“Tapering”. That is the buzzword of the moment. It relates to the idea that, sooner or later, the Federal Reserve must bring to an end the economic stimulus that currently has it printing $85bn a month to keep long term interest rates at low levels. Everyone knows it must happen eventually and they all know the subject is discussed every six weeks by the Federal Open Market Committee (and probably even more frequently). But when will the process begin and when, in the longer run, will it lead to higher US interest rates?
The Federal Reserve chairman has made plain that tapering (the media’s word, not Mr Bernanke’s) will not start until the US economy is on a robustly positive path, with unemployment well below 6% and heading south. When it does happen, the assumption is that the removal of endless free money will depress equity markets (not just those in America) and send bond prices lower (and not only US bond prices). Even though nothing has happened yet, some countries and currencies have already experienced the impact of that anticipation.
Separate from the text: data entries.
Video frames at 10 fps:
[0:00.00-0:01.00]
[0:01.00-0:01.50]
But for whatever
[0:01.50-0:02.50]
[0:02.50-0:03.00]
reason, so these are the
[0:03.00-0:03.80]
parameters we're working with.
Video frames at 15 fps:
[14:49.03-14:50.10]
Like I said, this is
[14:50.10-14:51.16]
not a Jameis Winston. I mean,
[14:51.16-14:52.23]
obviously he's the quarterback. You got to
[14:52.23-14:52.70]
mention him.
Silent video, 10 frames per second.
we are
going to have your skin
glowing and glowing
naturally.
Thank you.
According to Moneycorp the emerging market currencies have felt the heat most strongly. Since the subject of tapering first arose in May, the Brazilian real has fallen by 11% against the US dollar, the Indian rupee is down by 9% and Russia’s ruble has lost 5% of its value. China’s yuan has barely budged, but only because its USD value is carefully managed by the People’s Bank of China.
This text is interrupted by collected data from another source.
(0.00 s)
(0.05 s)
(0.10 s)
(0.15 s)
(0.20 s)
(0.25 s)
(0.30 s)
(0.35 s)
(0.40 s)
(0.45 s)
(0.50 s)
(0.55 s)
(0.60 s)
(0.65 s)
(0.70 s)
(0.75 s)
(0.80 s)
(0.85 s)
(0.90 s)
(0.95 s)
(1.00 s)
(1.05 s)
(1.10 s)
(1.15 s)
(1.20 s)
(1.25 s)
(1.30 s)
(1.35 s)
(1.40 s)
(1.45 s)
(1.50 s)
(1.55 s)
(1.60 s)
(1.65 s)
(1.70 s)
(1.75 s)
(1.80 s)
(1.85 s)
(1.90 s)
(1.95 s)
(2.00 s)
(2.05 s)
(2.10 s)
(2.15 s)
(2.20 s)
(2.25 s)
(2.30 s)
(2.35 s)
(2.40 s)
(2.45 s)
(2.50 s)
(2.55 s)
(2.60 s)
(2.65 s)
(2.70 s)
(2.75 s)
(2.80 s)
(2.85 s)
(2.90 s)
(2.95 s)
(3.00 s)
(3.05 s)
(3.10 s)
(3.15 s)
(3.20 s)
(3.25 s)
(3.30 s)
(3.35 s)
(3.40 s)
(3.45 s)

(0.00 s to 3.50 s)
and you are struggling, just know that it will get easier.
Among the major currencies it is the Australian dollar that has suffered most. Compared with its level in mid-May the Aussie has fallen by 9% against the pound. The Australian authorities seem happy with its decline; the central bank head recently said not only that the depreciation was appropriate but also that it might have further to fall. Investors take a less dim view of the NZ dollar, which strengthened by 3% in the last month as well as in the year to date.
As for the US dollar itself, investors have become almost obsessive in their examination of every tiny morsel of US economic data. Stronger figures are positive for the dollar because they are evidence of the economic robustness the Fed is trying to achieve; weaker figures are bad for the US currency because they leave the door open to continued stimulus. Recent figures, which showed the US economy growing by 0.7% in the first half of the year, were tolerated by investors but looked pasty against Britain’s 0.9% growth. Even so, it was the pound that suffered most when the forecast of 0.6% UK growth in the second quarter turned out to have been precisely accurate.
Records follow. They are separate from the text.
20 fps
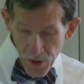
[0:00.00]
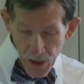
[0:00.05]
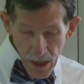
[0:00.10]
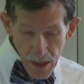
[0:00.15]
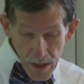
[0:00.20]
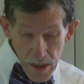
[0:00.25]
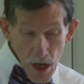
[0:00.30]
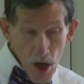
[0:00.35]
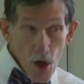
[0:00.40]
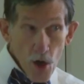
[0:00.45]

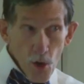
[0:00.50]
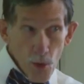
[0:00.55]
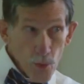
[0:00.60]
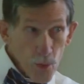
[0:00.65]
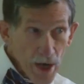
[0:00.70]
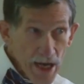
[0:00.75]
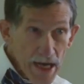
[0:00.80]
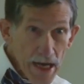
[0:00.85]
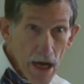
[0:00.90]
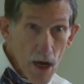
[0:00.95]
the
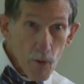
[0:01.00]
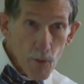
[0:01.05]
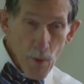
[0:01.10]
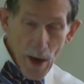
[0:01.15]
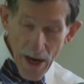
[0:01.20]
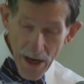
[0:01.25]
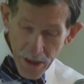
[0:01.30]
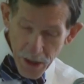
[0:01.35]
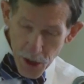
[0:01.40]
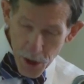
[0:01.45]

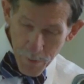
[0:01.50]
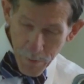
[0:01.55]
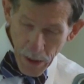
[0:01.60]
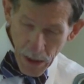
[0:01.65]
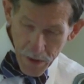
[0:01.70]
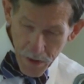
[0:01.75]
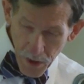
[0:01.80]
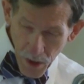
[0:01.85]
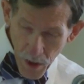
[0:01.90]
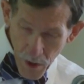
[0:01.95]

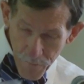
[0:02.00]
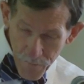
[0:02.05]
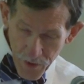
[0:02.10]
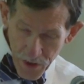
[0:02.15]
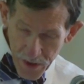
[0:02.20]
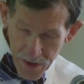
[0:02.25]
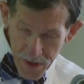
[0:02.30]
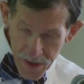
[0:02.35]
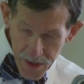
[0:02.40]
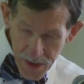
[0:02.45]
rearrangement of
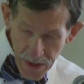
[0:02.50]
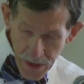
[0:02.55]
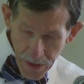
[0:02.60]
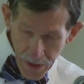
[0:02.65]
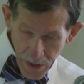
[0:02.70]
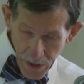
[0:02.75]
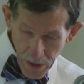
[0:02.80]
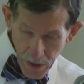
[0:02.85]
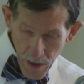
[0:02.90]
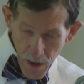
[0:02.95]
the
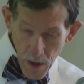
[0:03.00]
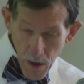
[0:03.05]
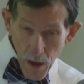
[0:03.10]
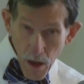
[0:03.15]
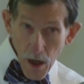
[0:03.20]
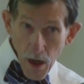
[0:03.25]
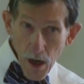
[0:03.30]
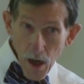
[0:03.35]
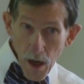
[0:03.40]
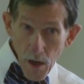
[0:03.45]
seating
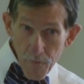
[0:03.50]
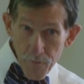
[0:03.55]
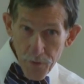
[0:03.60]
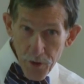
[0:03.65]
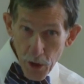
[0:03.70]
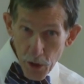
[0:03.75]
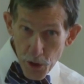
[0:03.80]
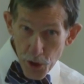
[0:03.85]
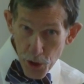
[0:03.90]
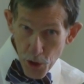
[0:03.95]
of
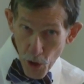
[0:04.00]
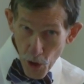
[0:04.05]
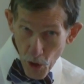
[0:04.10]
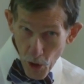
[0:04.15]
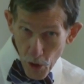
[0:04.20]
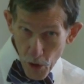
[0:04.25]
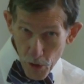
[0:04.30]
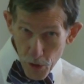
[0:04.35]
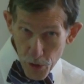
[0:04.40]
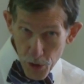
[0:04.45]
the
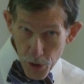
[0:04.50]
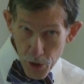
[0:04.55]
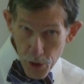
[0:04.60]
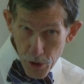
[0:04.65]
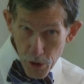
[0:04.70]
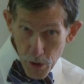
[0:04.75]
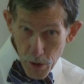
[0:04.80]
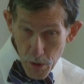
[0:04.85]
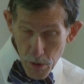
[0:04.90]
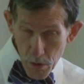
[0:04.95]
church.
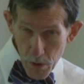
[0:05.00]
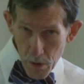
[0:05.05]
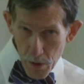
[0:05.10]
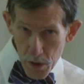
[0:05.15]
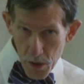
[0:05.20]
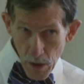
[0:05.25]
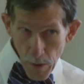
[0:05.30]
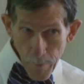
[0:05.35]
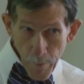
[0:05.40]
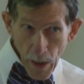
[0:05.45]

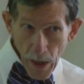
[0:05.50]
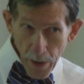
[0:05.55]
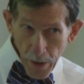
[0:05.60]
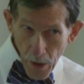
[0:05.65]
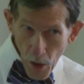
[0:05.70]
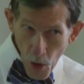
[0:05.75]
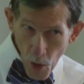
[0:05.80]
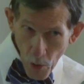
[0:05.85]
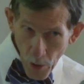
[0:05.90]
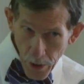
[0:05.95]
Somebody
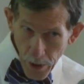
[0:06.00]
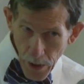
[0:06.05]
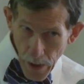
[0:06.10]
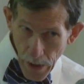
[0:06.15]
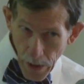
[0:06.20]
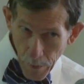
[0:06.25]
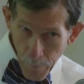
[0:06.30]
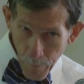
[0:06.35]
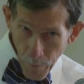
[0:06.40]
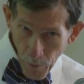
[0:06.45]
already
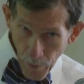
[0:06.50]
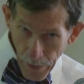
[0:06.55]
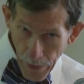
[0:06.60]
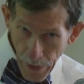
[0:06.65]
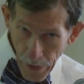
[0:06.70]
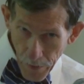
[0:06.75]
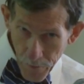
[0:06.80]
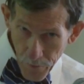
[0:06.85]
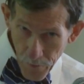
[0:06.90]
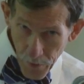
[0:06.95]
had a
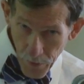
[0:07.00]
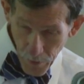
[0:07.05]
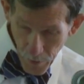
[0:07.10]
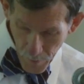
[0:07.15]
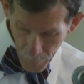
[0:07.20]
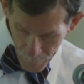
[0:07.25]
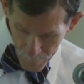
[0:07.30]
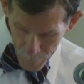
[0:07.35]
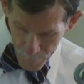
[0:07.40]
plan there.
The euro has kept as low a profile as it possibly could, Moneycorp suggested that euro’s strengthening against most major currencies in July as a result of doing nothing wrong. It rose by about 2% against both the US dollar and the British pound. There were even signs that Euroland’s economy might be doing something right. Purchasing managers’ index readings for July were positive for Italy, Germany and Euroland as a whole, indicating increased business. Britain’s manufacturing PMI was stronger still but investors remain nervous that the new Bank of England governor has something nasty up his sleeve. There was no evidence of it when the Monetary Policy Committee announced an unchanged monetary policy on 1 August but investors suspect he is about to go announce his commitment to keeping the Bank Rate at 0.5% for a lengthy period. As long as it persists, that fear will continue to weigh on the pound.